Figurant w sprawie rosyjskiego „cieniowego miliardera” zmarł kilka godzin po złożeniu zeznań

Po zatrzymaniu w sprawie miliardera Ibrahima Sulejmanowa zmarł jeden z figurantów głośnego śledztwa w rosji – 55-letni Abakar Darbiszew. Był on świadkiem oskarżającym Sulejmanowa.
Poinformowały o tym rosyjskie media propagandowe, powołując się na źródła w strukturach siłowych.
Darbiszewa zatrzymano 1 października w Odincowie w obwodzie moskiewskim, m.in. przy udziale oddziałów specjalnych. Według oficjalnej wersji zmarł na „atak serca”. Kanał „WChK-OGPU” twierdzi jednak, że nastąpiło to natychmiast po złożeniu zeznań – „w samochodzie funkcjonariuszy obok budynku Wydziału Spraw Wewnętrznych Centralnego Okręgu Administracyjnego”.
Tymczasem Ibrahima Sulejmanowa dziś sąd Basmanny w Moskwie aresztował do 2 grudnia. Zarzuca mu się zabójstwa na zlecenie popełnione w 1999 i 2004 roku – wówczas zginęli przewodniczący komitetu związkowego pracowników naziemnych linii lotniczych „Wnukowskije awialinii” Giennadij Borisow oraz szef Federalnej Służby ds. Sanacji Finansowej i Upadłości Gieorgij Tal.
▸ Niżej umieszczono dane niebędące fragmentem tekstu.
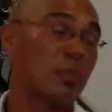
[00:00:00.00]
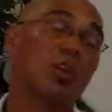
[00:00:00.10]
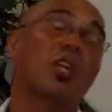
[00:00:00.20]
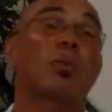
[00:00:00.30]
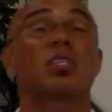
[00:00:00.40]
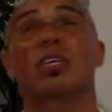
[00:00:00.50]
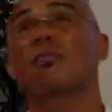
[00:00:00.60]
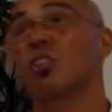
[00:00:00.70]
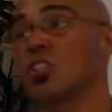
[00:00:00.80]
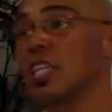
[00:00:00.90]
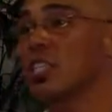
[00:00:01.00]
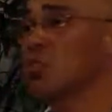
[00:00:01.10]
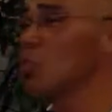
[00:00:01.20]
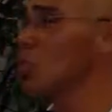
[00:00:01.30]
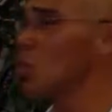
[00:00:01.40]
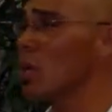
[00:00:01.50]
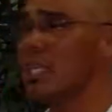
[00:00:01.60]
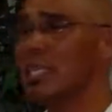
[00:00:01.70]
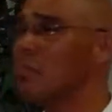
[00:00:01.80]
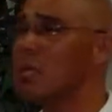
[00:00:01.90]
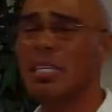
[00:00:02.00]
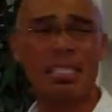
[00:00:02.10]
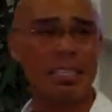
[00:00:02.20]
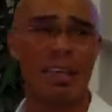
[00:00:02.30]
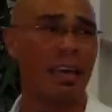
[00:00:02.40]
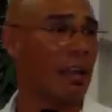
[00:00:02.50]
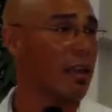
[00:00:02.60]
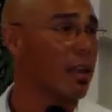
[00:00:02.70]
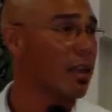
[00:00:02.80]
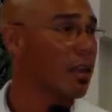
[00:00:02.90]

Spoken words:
Well, I'm trying to reach them for Jesus. Well, you know what? Get busy then.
„Cieniowy” miliarder Sulejmanow był wcześniej beneficjentem firmy „Sirena-Travel” – twórcy głównego systemu rezerwacji biletów lotniczych w rosji.
Przypomnijmy, że wcześniej w obwodzie kaliningradzkim znaleziono bezgłowe ciało dyrektora generalnego spółki „K-Potasz Serwis” zajmującej się wydobyciem soli potasowo-magnezowych. To już 19. podejrzana śmierć topmenedżera w rosji od czasu wojny z Ukrainą.
Wcześniej rosyjski minister transportu Roman Starowojt został znaleziony martwy z raną postrzałową głowy kilka godzin po swoim odwołaniu przez putina. Śledczy rozważają wersję samobójstwa.
Z kolei wiceprezes „Transniefti” Andriej Badalow zginął, wypadając z okna swojego mieszkania przy Szosie Rublewskoje w Moskwie.